Le député libéral André Fortin a parlé de Louise, une femme de 70 ans qui a reçu un diagnostic de cancer des ovaires et qui a dû attendre 11 mois avant de se faire opérer. Il était trop tard; elle doit maintenant subir de la chimiothérapie.
«Des cas comme Louise, il y en a des centaines au Québec», a soutenu le chef libéral par intérim, Marc Tanguay. En effet, plus de 4600 Québécois attendent une chirurgie oncologique, dont 705 sont hors délais, selon le ministère de la Santé.
«La situation ne s’améliore pas. Les gens attendent plus longtemps pour voir leur médecin, plus longtemps pour voir un spécialiste, plus longtemps pour obtenir leur chirurgie. Il est là, le bilan de Christian Dubé», a tonné M. Fortin.
Le député péquiste Joël Arseneau a rappelé que les temps d’attente dans les urgences n’ont pas diminué: jeudi matin, il y avait 31 heures d’attente à l’Hôpital de Saint-Jérôme, 30 heures à l’Hôpital Maisonneuve-Rosemont et 27 heures à Anna-Laberge, a-t-il illustré.
«L’accès aux soins de santé pour les Québécois, (…) il s’est détérioré depuis l’élection de la Coalition avenir Québec (CAQ), et tout le monde le sait, tout le monde le constate. Les choses ne s’améliorent pas», a-t-il pesté.

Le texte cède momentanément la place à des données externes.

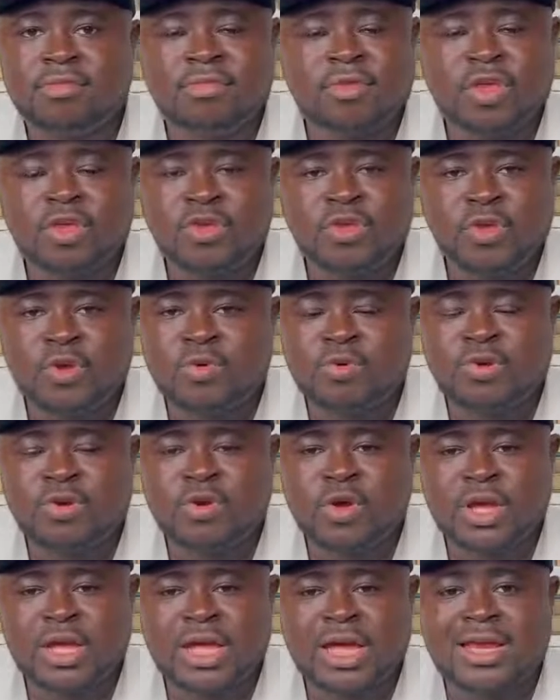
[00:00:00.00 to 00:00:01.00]
you will
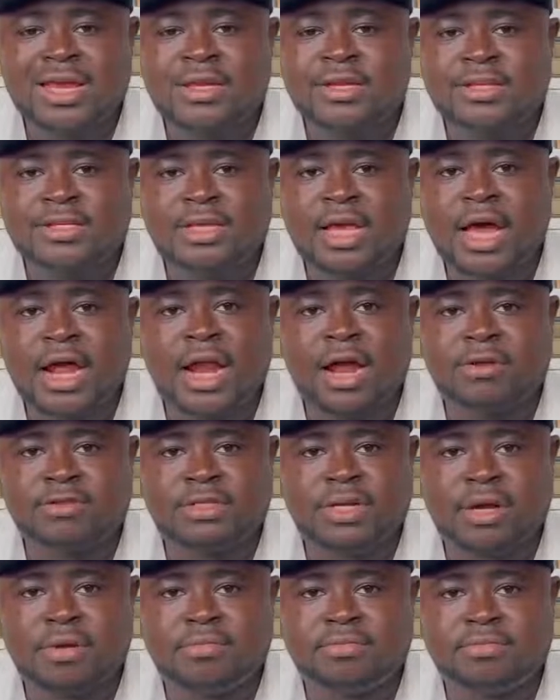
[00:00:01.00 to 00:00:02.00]
not get the desired
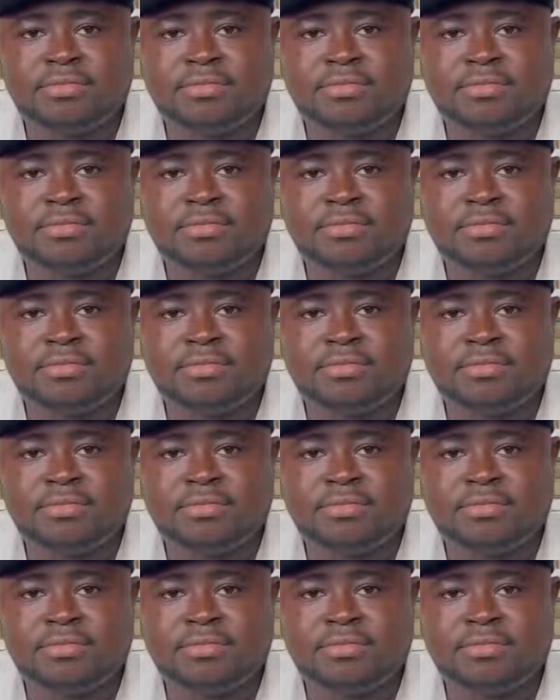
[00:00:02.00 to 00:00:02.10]
outcome.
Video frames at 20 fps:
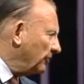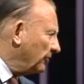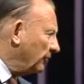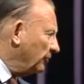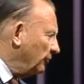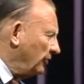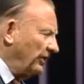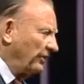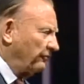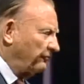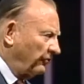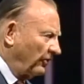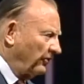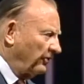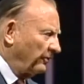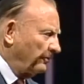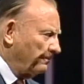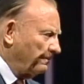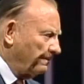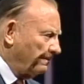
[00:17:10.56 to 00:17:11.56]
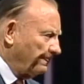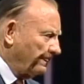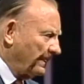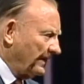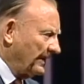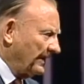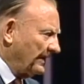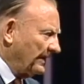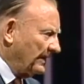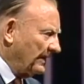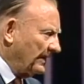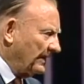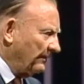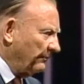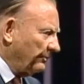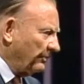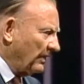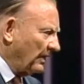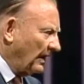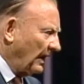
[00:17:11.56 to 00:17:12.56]
that are ready for them.
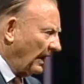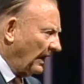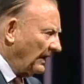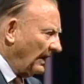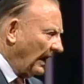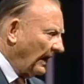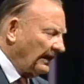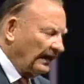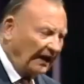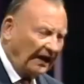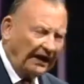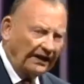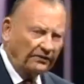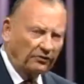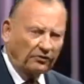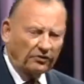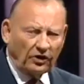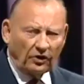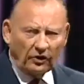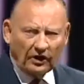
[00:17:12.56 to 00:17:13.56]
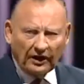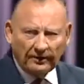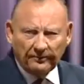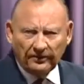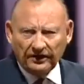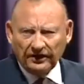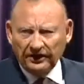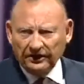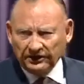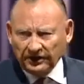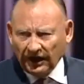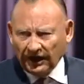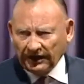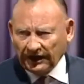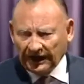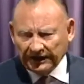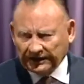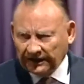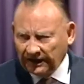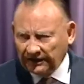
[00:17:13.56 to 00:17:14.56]
And now, I don't know how many he got.
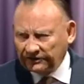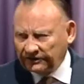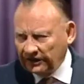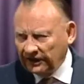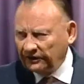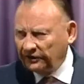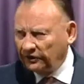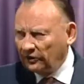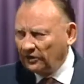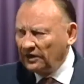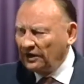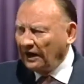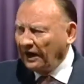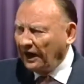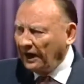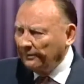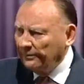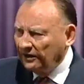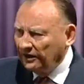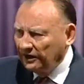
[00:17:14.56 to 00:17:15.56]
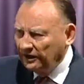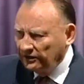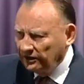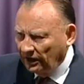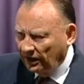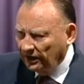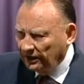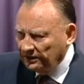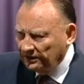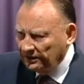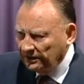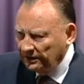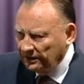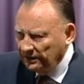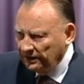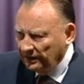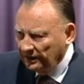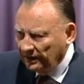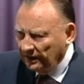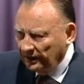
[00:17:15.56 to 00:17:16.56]
I can't tell you how many he got.
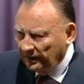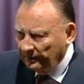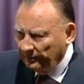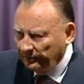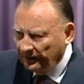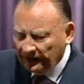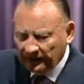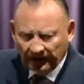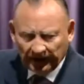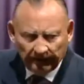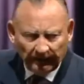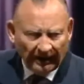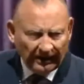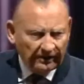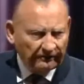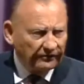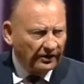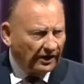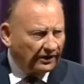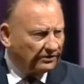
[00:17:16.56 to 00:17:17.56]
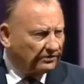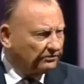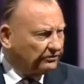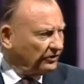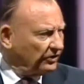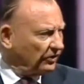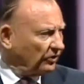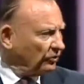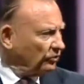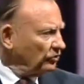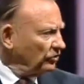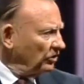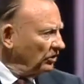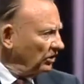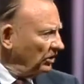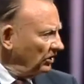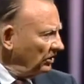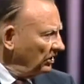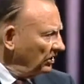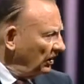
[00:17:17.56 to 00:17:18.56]
But he might have gotten, you know,
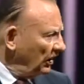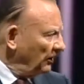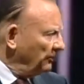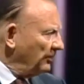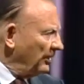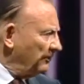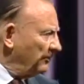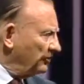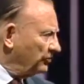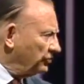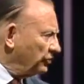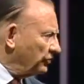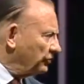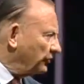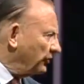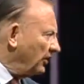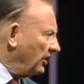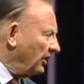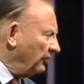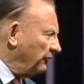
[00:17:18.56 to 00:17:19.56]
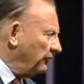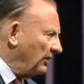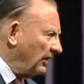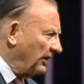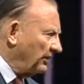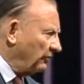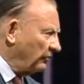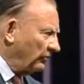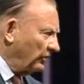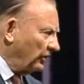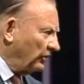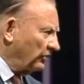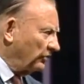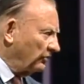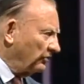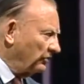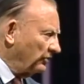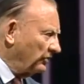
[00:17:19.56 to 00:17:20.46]
maybe 200 or 300. I don't know.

En conférence de presse, M. Dubé s’est dit conscient des «défis», mais s’est félicité d’avoir signé une entente avec les infirmières, réduit le recours à la main-d’œuvre indépendante, ainsi que le temps supplémentaire obligatoire, et haussé les admissions en médecine.

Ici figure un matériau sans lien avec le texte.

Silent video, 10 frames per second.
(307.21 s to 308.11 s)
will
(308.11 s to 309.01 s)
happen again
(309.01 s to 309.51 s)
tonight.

Il a promis que tous les Québécois détenteurs d’une carte soleil seront pris en charge par un professionnel de la santé d’ici l’été 2026. Les négociations avec les fédérations des médecins seront par conséquent «critiques», a-t-il reconnu.

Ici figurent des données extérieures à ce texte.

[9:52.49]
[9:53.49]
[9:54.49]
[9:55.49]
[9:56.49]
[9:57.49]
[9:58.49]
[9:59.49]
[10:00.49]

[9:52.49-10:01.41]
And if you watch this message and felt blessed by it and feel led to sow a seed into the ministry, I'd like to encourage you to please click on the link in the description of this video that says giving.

«Il y en a des choses qu’on a améliorées, a insisté le ministre. Moi, je le vois que l’aiguille est en train de bouger.»
Privé en santé: un 2e mea culpa en 3 jours
Par ailleurs, Christian Dubé a continué, jeudi, de se distancier de la position traditionnelle de la CAQ sur la place du privé en santé.
Il a d’abord admis en conférence de presse que son parti avait «galvaudé» le projet de mini-hôpitaux privés lors de la campagne électorale de 2022.
«Ce que je pense qui est galvaudé, ou peut-être mal compris, incluant nous, lorsqu’on était en campagne électorale, il aurait peut-être fallu préciser qu’est-ce qui est privé. Est-ce que c’est l’immeuble ou c’est les médecins?
«Quand on a parlé des hôpitaux privés, moi c’était très clair après quelque temps qu’on aurait dû bien préciser que c’est la question de l’immeuble qui est privé, et non le principe de l’hôpital privé en termes de facturants.»
M. Dubé a aussi dit trouver «inacceptable» que les Québécois soient forcés d’aller au privé pour passer un test de streptocoque, par exemple. «C’est pour ça que j’ai dit qu’un moment donné, il fallait arrêter le privé sur certains aspects», a-t-il dit.
Mardi, il avait déclaré à quatre reprises lors d’une interpellation à l’Assemblée nationale qu’il voulait «sevrer» le réseau de la santé du privé, avant de s’excuser, deux heures plus tard, pour avoir employé le mauvais verbe.
Le premier ministre Legault a répété cette semaine que, selon lui, le privé demeurerait complémentaire au réseau public.